* **Work to be completed**:
Excluding pictures, what does the listing below contain from the line with "[5:44.32-5:45.22]" up to and including the line with "Transcript, with fillers: But", word for word?

***** Source data *****

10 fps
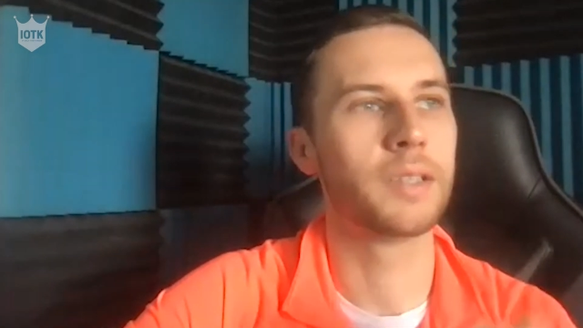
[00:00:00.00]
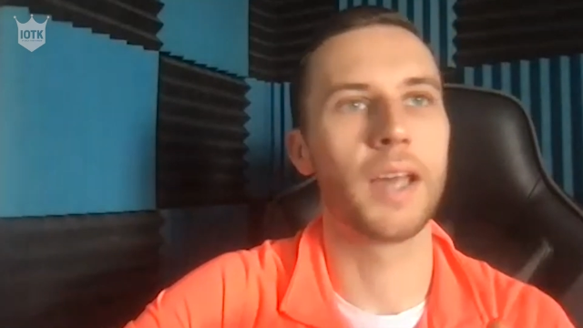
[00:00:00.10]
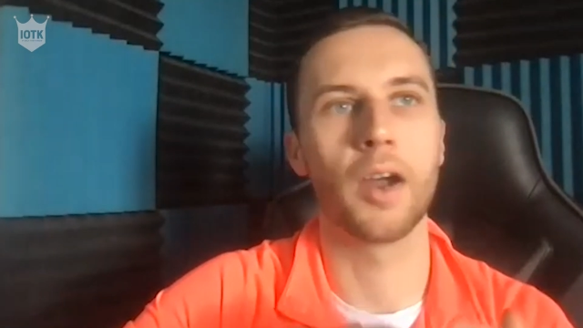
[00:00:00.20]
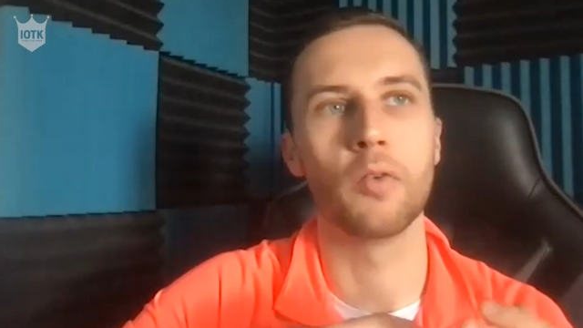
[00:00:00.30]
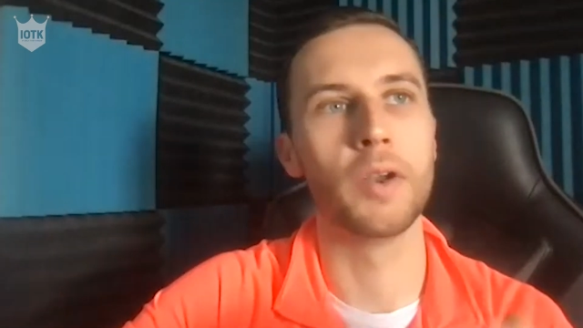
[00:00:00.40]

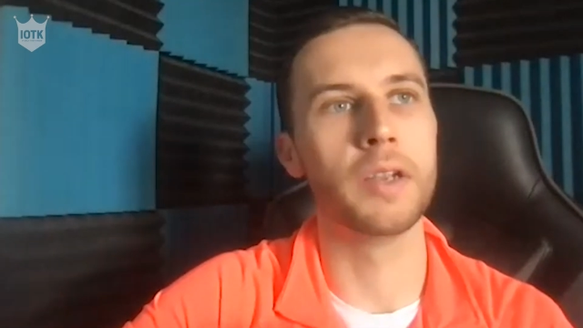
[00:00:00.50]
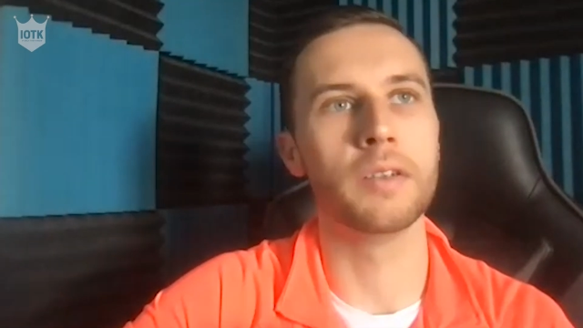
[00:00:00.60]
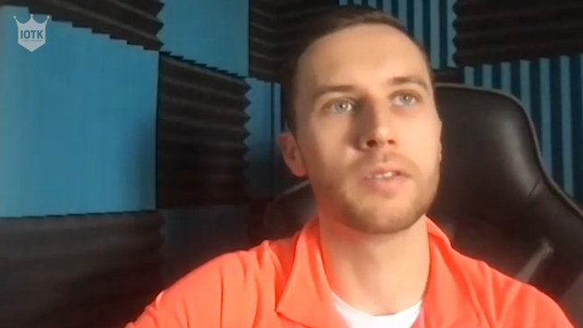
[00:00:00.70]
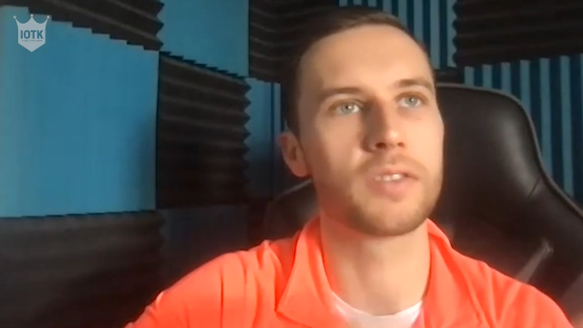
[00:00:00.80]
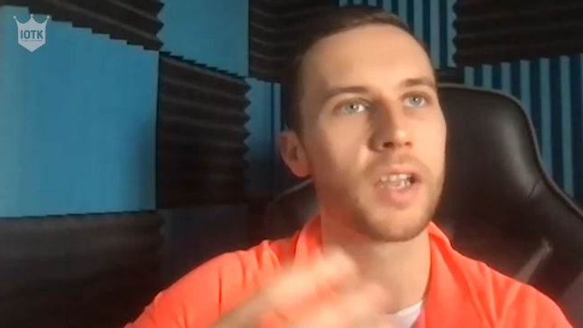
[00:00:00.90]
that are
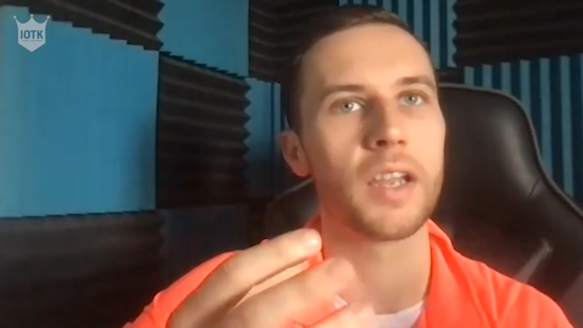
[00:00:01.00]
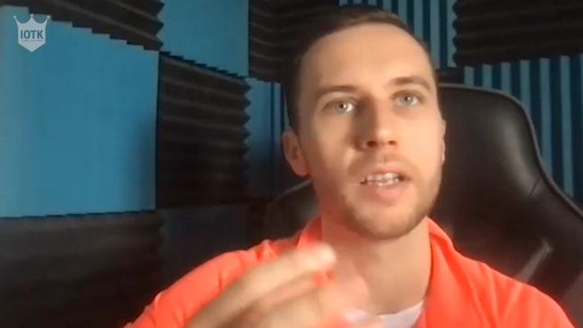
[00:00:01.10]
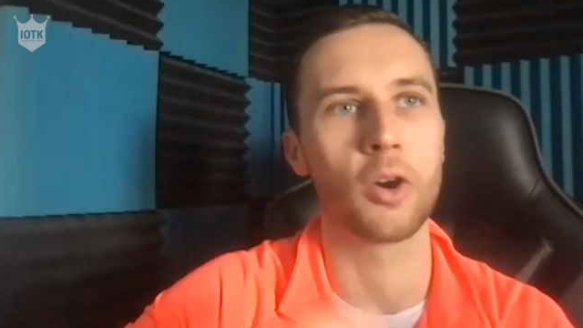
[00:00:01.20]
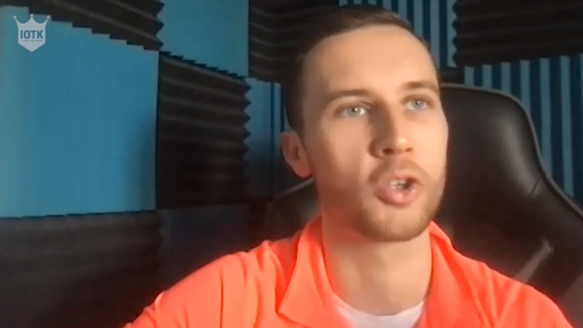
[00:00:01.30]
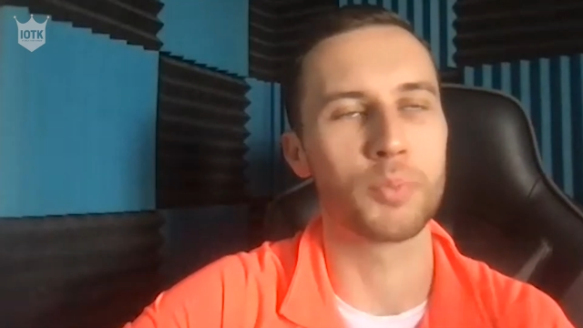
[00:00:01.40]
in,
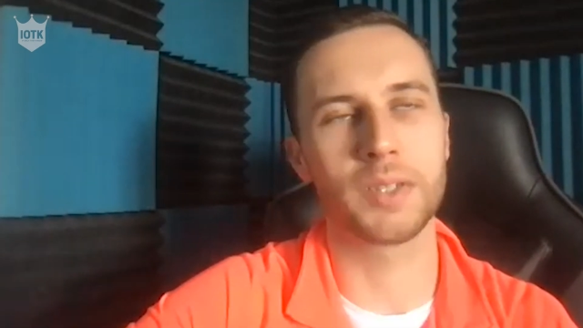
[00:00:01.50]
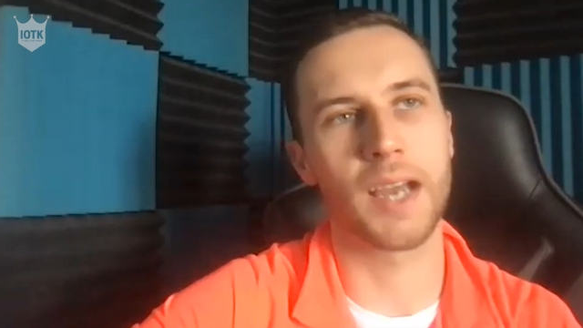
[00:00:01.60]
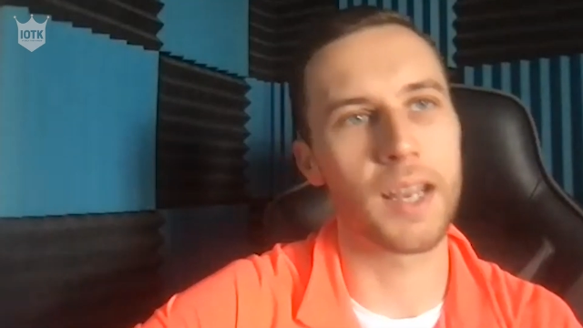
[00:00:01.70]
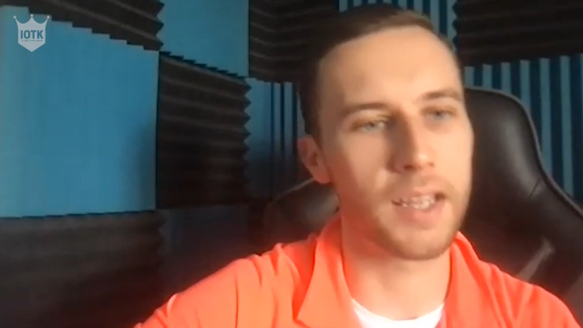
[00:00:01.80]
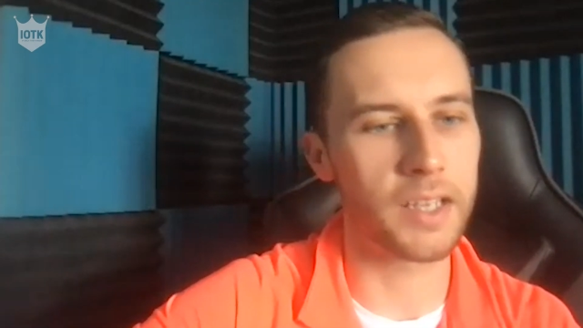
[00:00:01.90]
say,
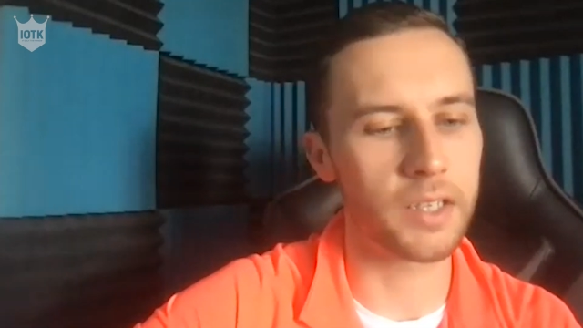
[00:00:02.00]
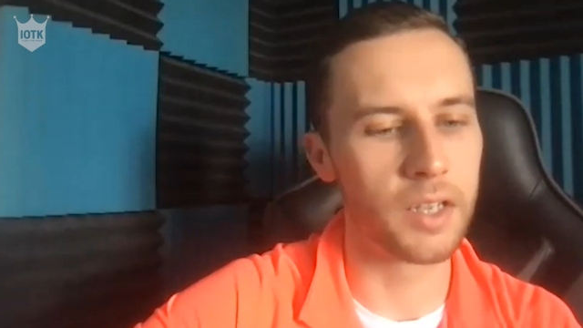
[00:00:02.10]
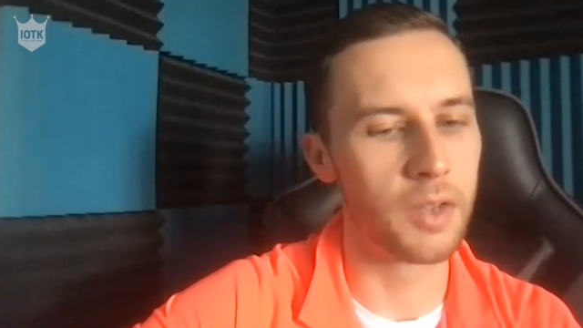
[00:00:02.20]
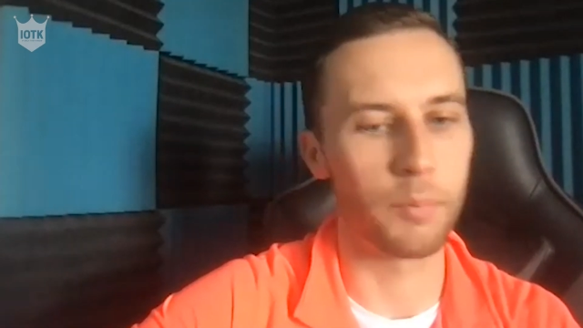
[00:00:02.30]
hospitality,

*****
***** Source data *****

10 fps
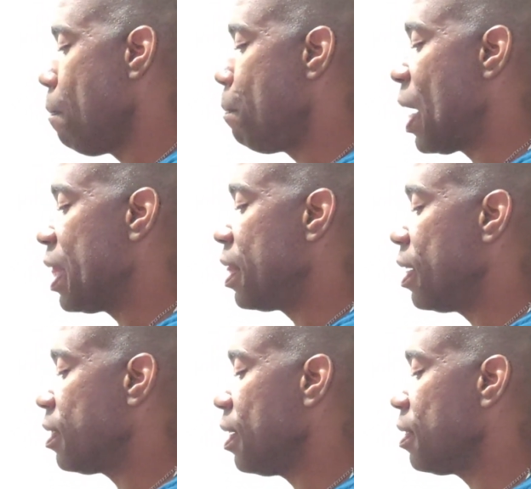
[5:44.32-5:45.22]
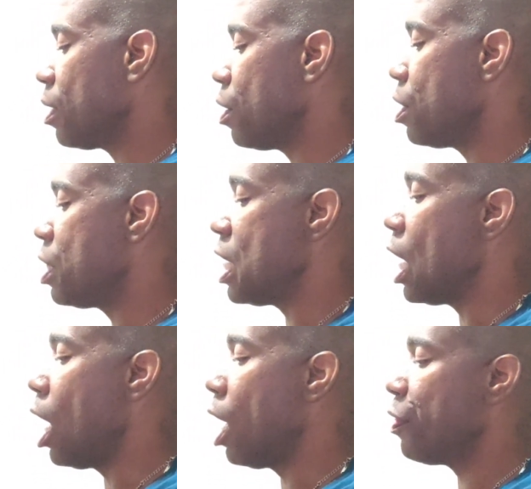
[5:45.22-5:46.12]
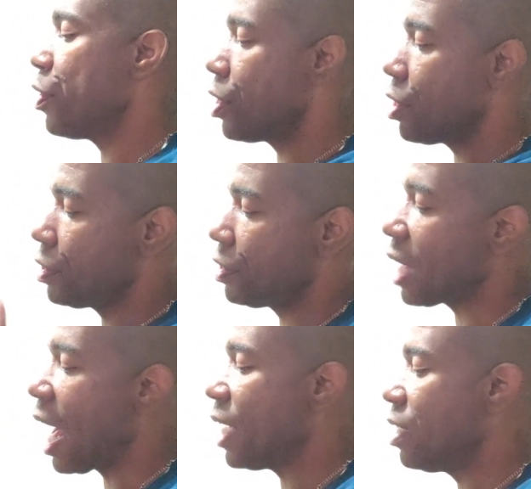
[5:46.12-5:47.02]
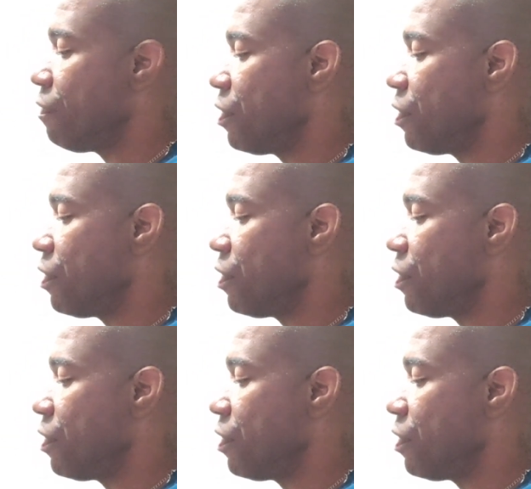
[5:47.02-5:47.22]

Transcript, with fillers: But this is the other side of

*****
***** Source data *****

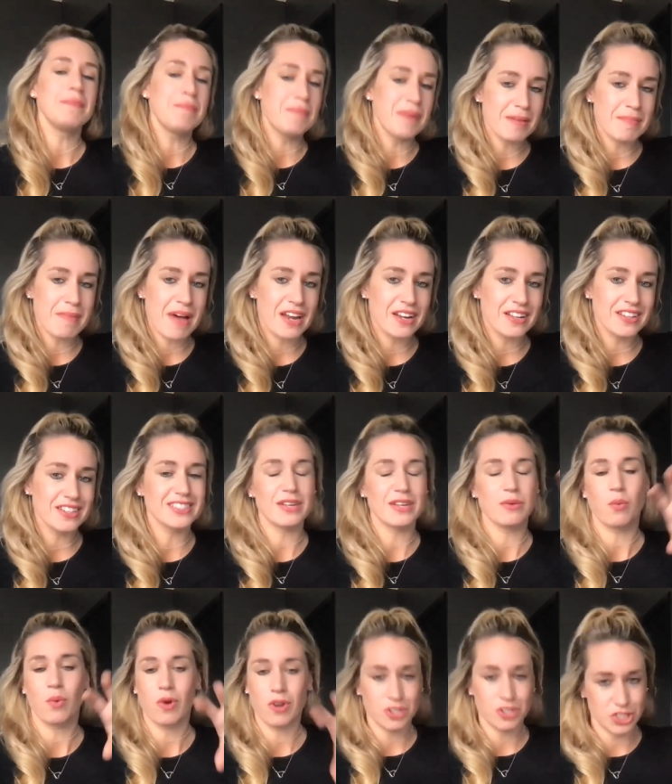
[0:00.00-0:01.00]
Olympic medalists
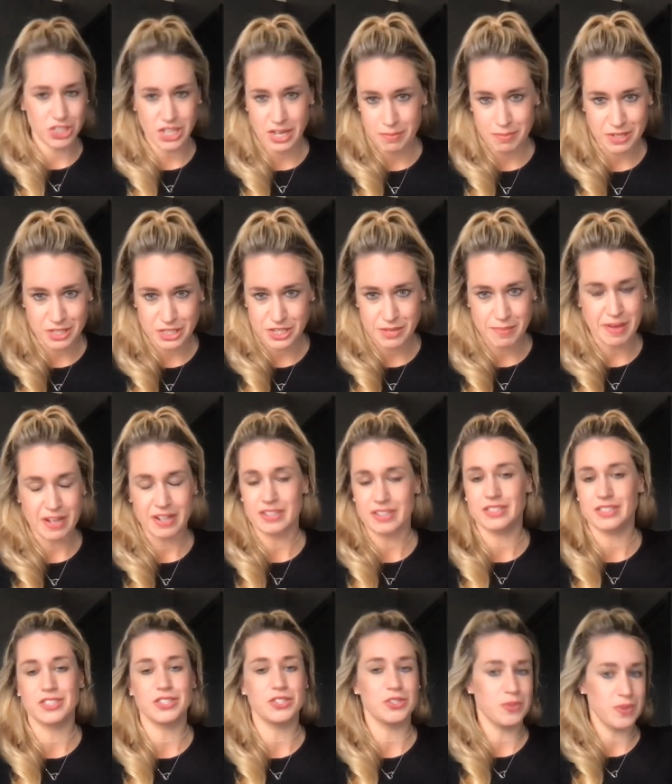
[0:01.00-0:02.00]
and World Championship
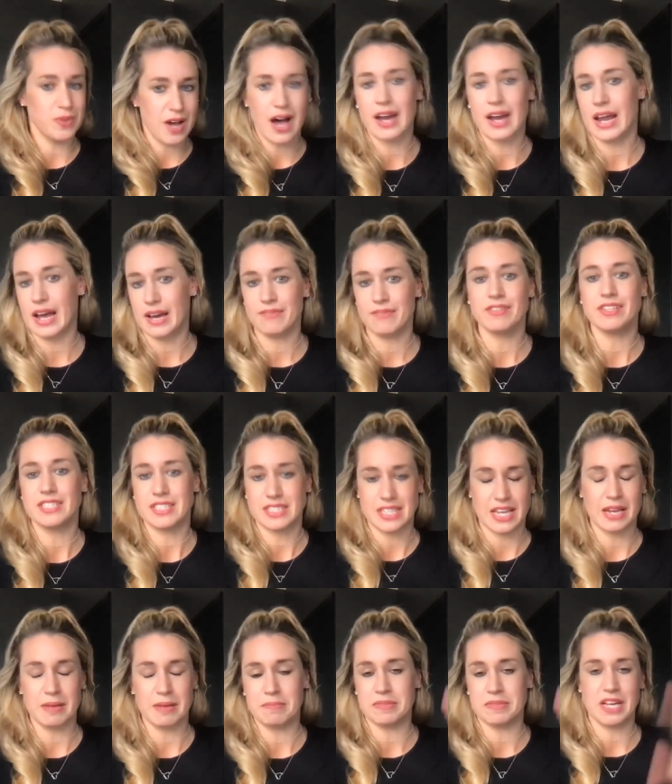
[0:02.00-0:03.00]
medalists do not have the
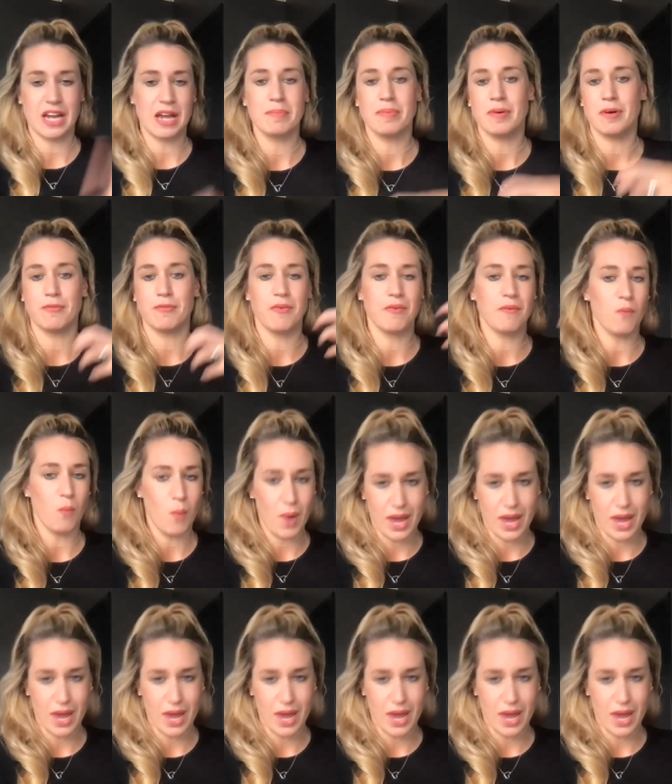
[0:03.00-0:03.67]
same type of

*****

* **The answer**:
[5:44.32-5:45.22]
[5:45.22-5:46.12]
[5:46.12-5:47.02]
[5:47.02-5:47.22]

Transcript, with fillers: But this is the other side of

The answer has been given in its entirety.